Data items:
::::
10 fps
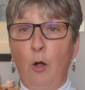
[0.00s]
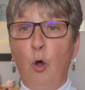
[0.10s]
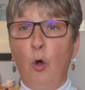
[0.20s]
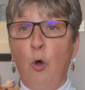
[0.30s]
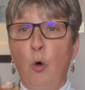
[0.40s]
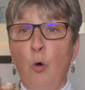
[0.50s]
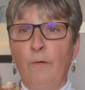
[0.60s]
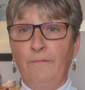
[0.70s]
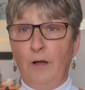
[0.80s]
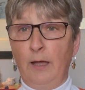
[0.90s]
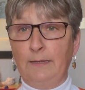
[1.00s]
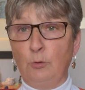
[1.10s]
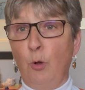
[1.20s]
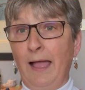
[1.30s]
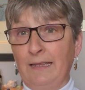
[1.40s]
or find
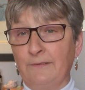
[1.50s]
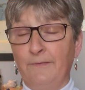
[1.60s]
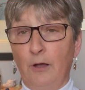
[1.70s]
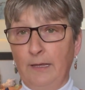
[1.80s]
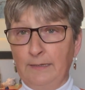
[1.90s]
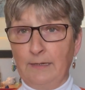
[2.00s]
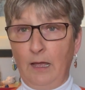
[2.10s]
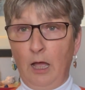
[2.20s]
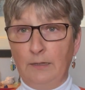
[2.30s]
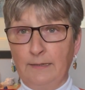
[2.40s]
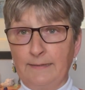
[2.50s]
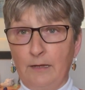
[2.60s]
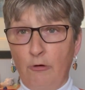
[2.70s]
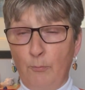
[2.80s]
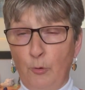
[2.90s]

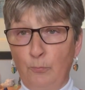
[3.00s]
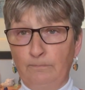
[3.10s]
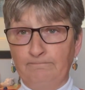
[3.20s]
undesirable.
::::
◆ **The task**: Give back each entry verbatim but drop its pictures.

◆ **Response to the task**:
10 fps
[0.00s]
[0.10s]
[0.20s]
[0.30s]
[0.40s]
[0.50s]
[0.60s]
[0.70s]
[0.80s]
[0.90s]
[1.00s]
[1.10s]
[1.20s]
[1.30s]
[1.40s]
or find
[1.50s]
[1.60s]
[1.70s]
[1.80s]
[1.90s]
[2.00s]
[2.10s]
[2.20s]
[2.30s]
[2.40s]
[2.50s]
[2.60s]
[2.70s]
[2.80s]
[2.90s]

[3.00s]
[3.10s]
[3.20s]
undesirable.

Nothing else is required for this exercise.